印刷物のデジタルデザインは多くの場合、Illustratorを利用して作成されていることが多いです。
本文内で用いる図の作成や装丁デザインの作成に使用される代表的なソフトです。
Photoshop
Photoshopもデジタルデザインを行う時によく用いられるソフトです。
Photoshopとは、Adobeから販売されており写真編集、イラスト作成などを行うことができるソフトです。
イラストや写真素材を加工する際に利用することが多いです。
InDesign
本文ページデータを作成する際に使用する代表的なソフトです。
数十、数百ページの印刷データを作成する際に最適で、書籍の印刷・製本会社のほぼ100%がInDesignで作成されたデータに対応しています。
完全データ化する際の注意点
実際のところ完全データ入稿するのはかなり難しいと言えます。
印刷データの完成までには行間、余白、フォントなどの作業があり、これらの作業は、一見簡単そうに見えますが、創造より難しい作業となっています。

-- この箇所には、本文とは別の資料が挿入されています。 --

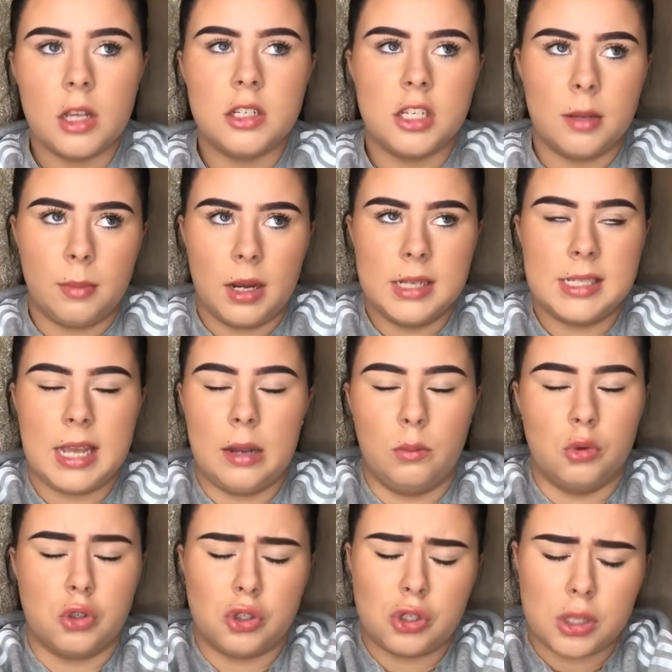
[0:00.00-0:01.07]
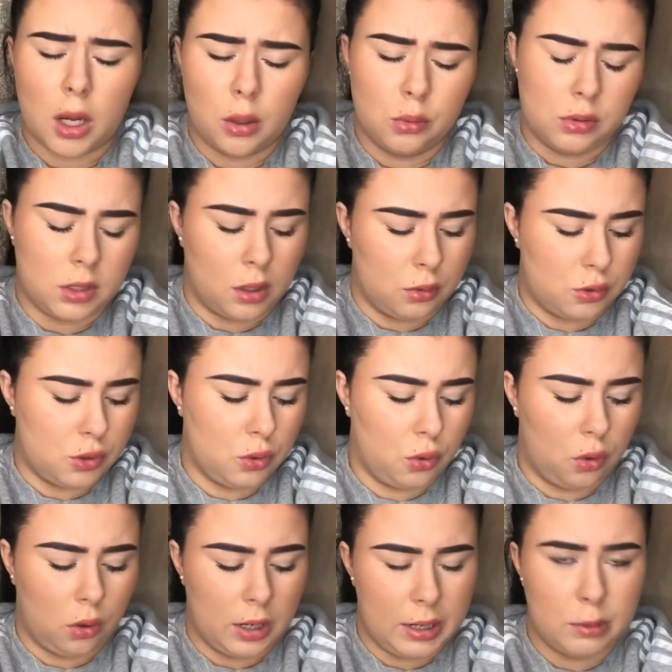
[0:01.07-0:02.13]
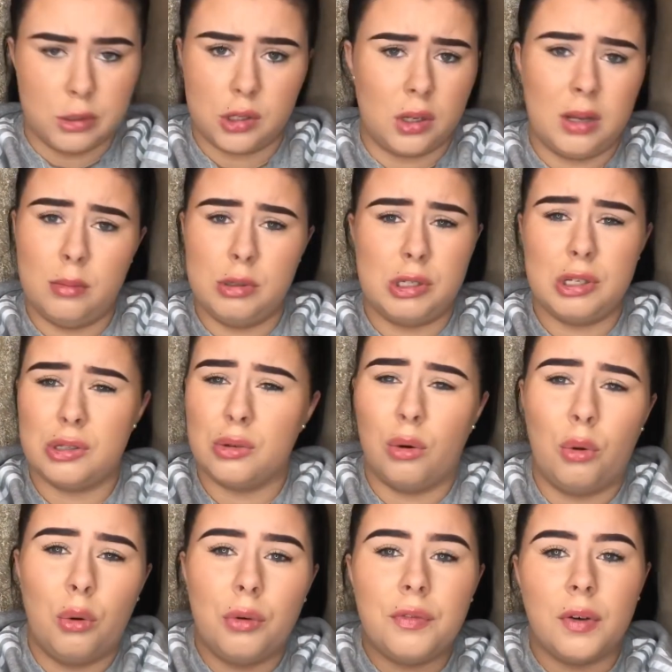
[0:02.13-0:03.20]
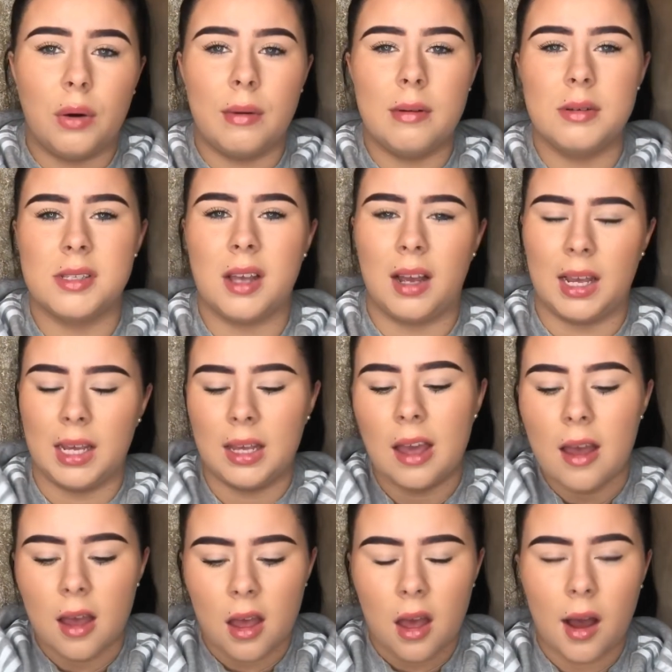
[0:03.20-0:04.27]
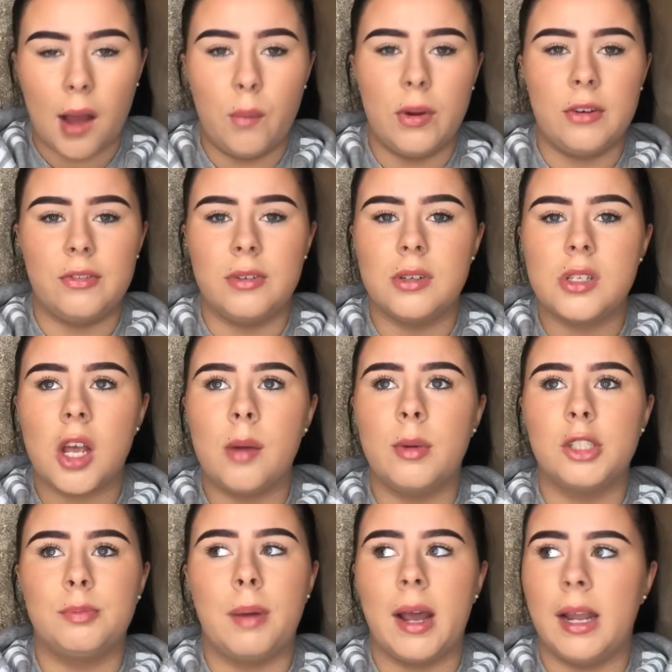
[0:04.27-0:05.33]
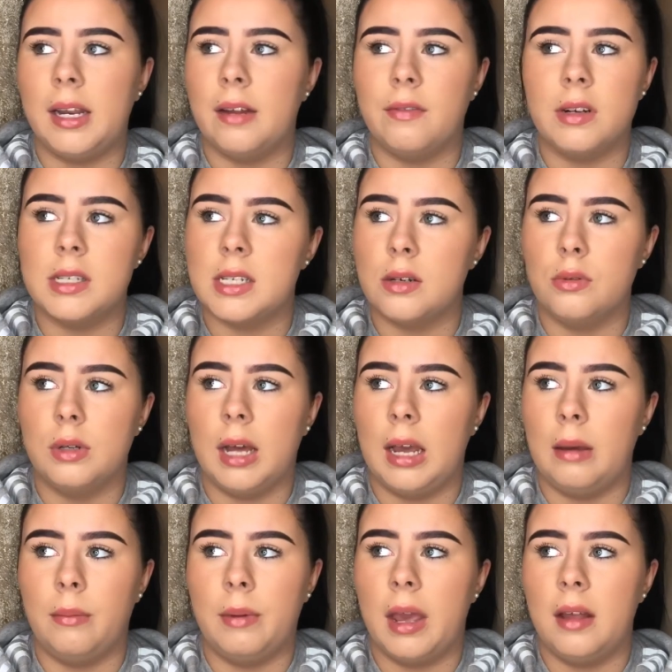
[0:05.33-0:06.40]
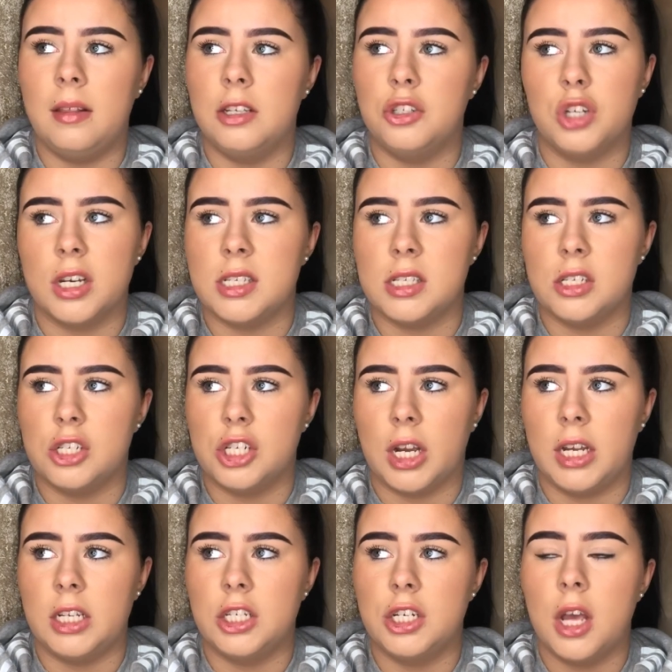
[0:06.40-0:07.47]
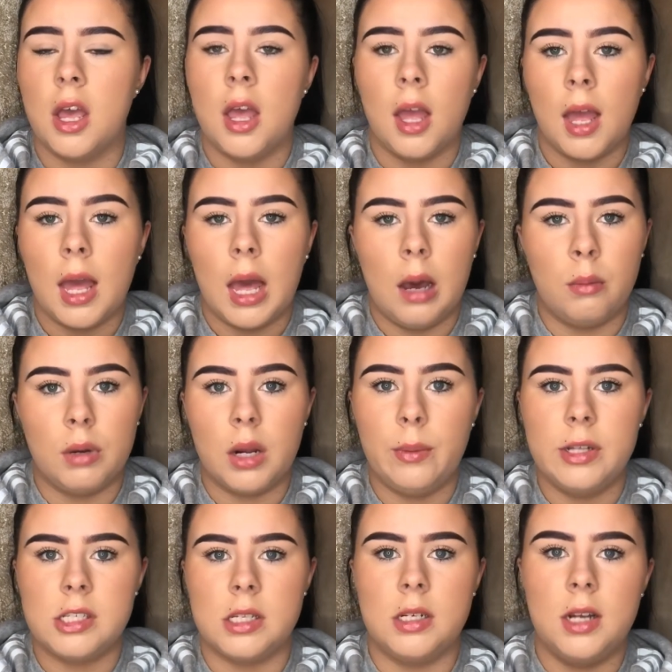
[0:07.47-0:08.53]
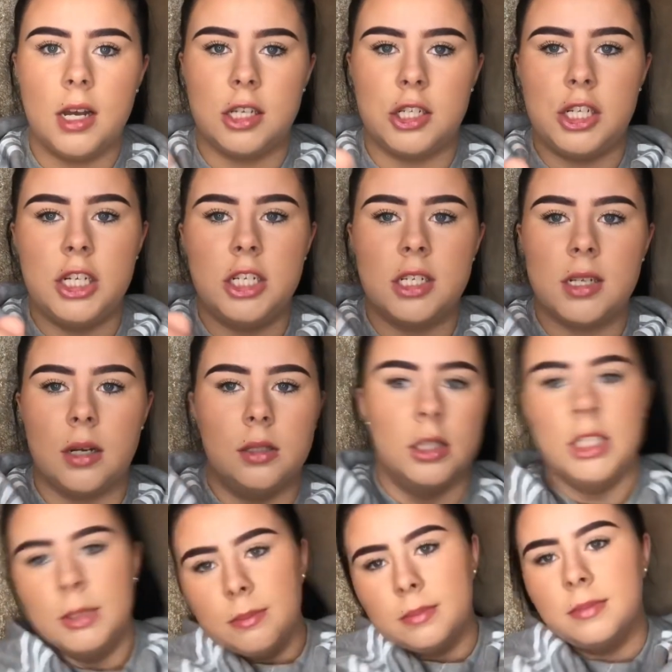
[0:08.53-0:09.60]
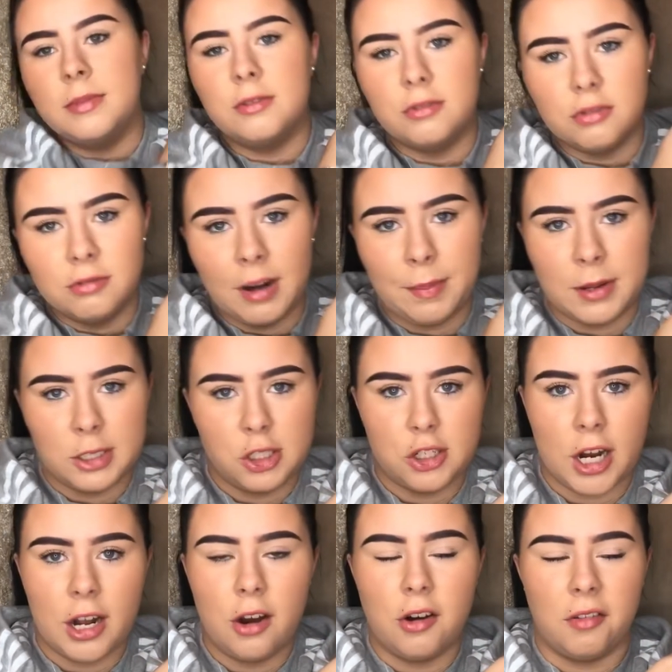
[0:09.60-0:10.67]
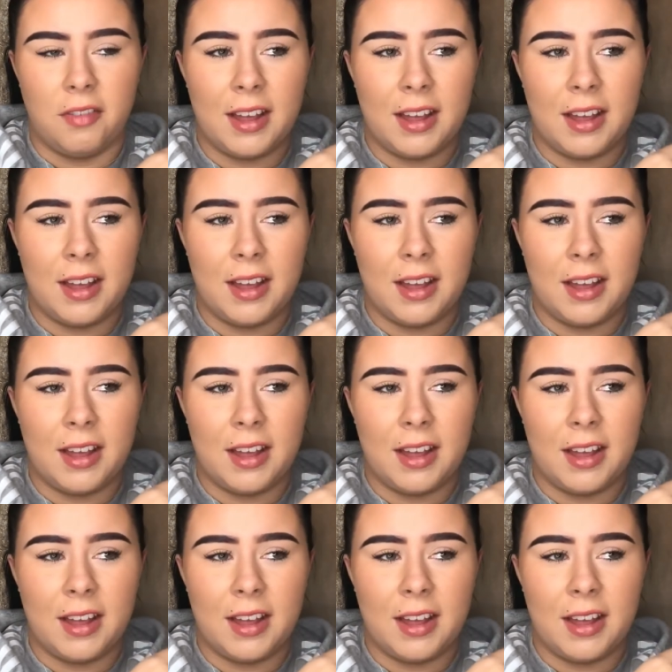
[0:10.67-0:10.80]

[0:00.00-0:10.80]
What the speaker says: So my skin was so sore, and it was just awful. It was like I went through so much pain every single day getting these dressings changed. And when I went to the nurse, she'd just go rip it straight off.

各ソフトも高額であることから完全データ入稿することは避け、プロに頼る方が、出版するにあたってリスクは少ないと考えます。
まとめ
いかがでしたでしょうか。
ここまで、自費出版に便利なソフトについて解説してきました。
この記事のポイントを整理すると以下の通りです。
- 原稿を作成するソフトには、Microsoft Word以外にもさまざまなものがある。
- 低コストで出版するには、完全データ入稿という方法がある。
- 完全データ入稿はかなり難しいので、素人の場合は、やはり編集やレイアウト、校正などを出版社にお願いした方がリスクが少ない。